Exercise prompt: Your answer must consist of the records exactly as given, with no pictures included.

Records shown:
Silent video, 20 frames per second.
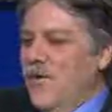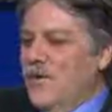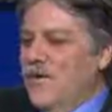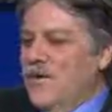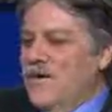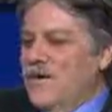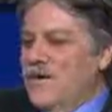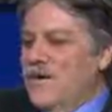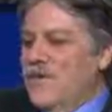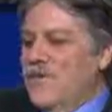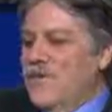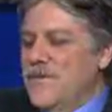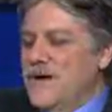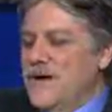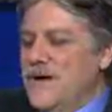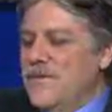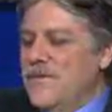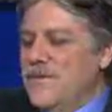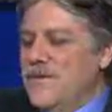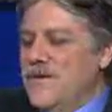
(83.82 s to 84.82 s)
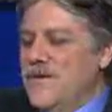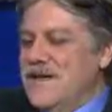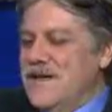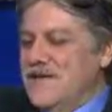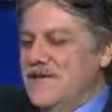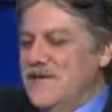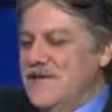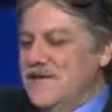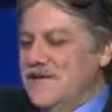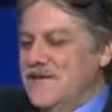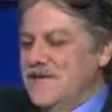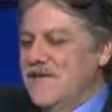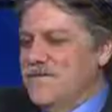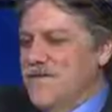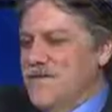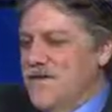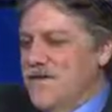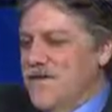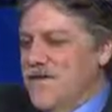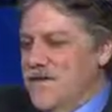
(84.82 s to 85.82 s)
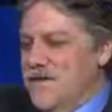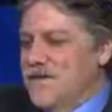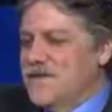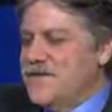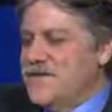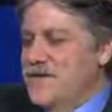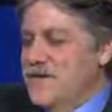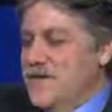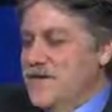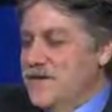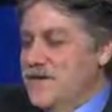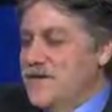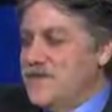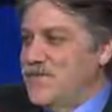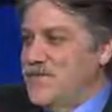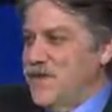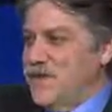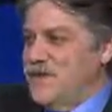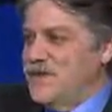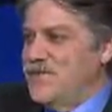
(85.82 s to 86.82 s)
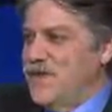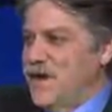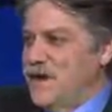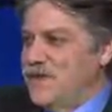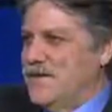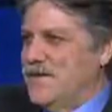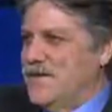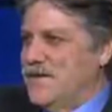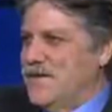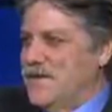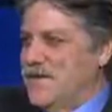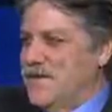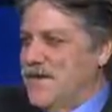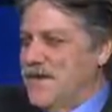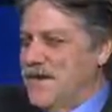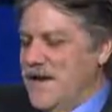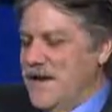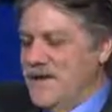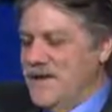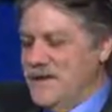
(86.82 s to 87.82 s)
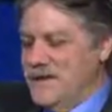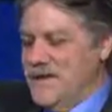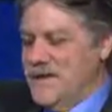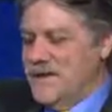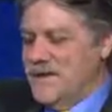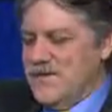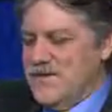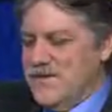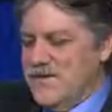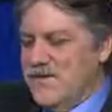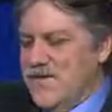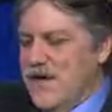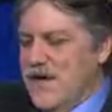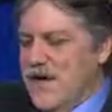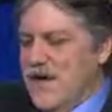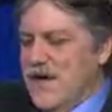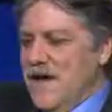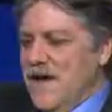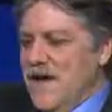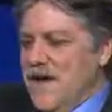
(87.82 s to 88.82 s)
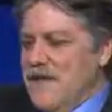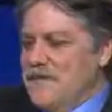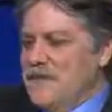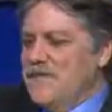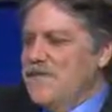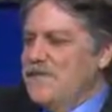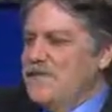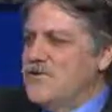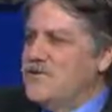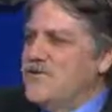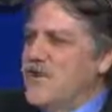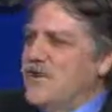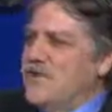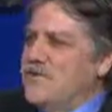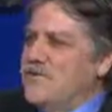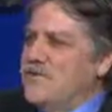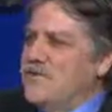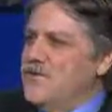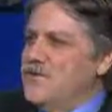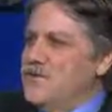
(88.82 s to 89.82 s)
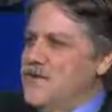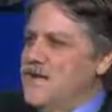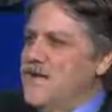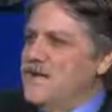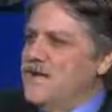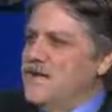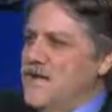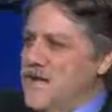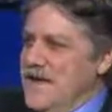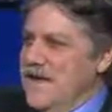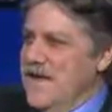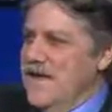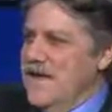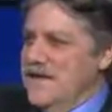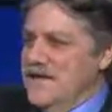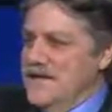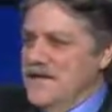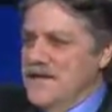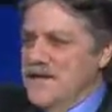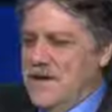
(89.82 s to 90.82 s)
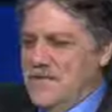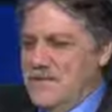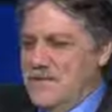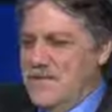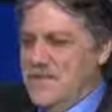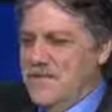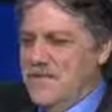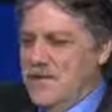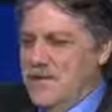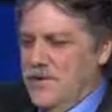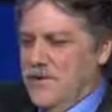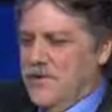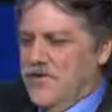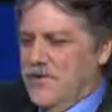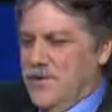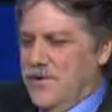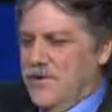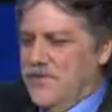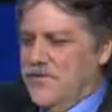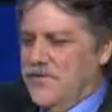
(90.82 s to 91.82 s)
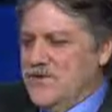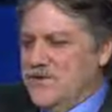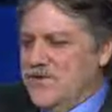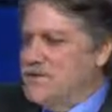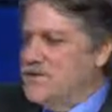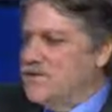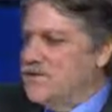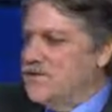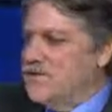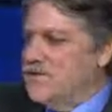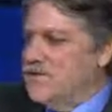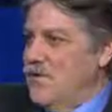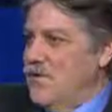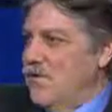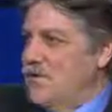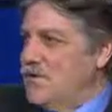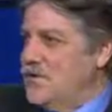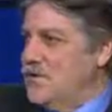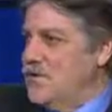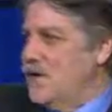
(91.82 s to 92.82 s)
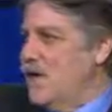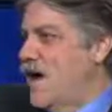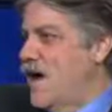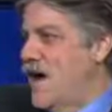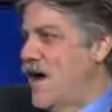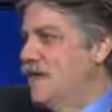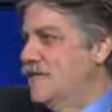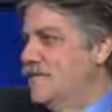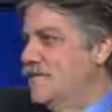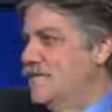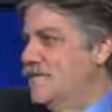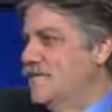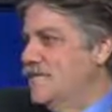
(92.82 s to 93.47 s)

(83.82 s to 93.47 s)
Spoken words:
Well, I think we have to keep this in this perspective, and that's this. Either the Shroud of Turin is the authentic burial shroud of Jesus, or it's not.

Result of the task:
Silent video, 20 frames per second.
(83.82 s to 84.82 s)
(84.82 s to 85.82 s)
(85.82 s to 86.82 s)
(86.82 s to 87.82 s)
(87.82 s to 88.82 s)
(88.82 s to 89.82 s)
(89.82 s to 90.82 s)
(90.82 s to 91.82 s)
(91.82 s to 92.82 s)
(92.82 s to 93.47 s)

(83.82 s to 93.47 s)
Spoken words:
Well, I think we have to keep this in this perspective, and that's this. Either the Shroud of Turin is the authentic burial shroud of Jesus, or it's not.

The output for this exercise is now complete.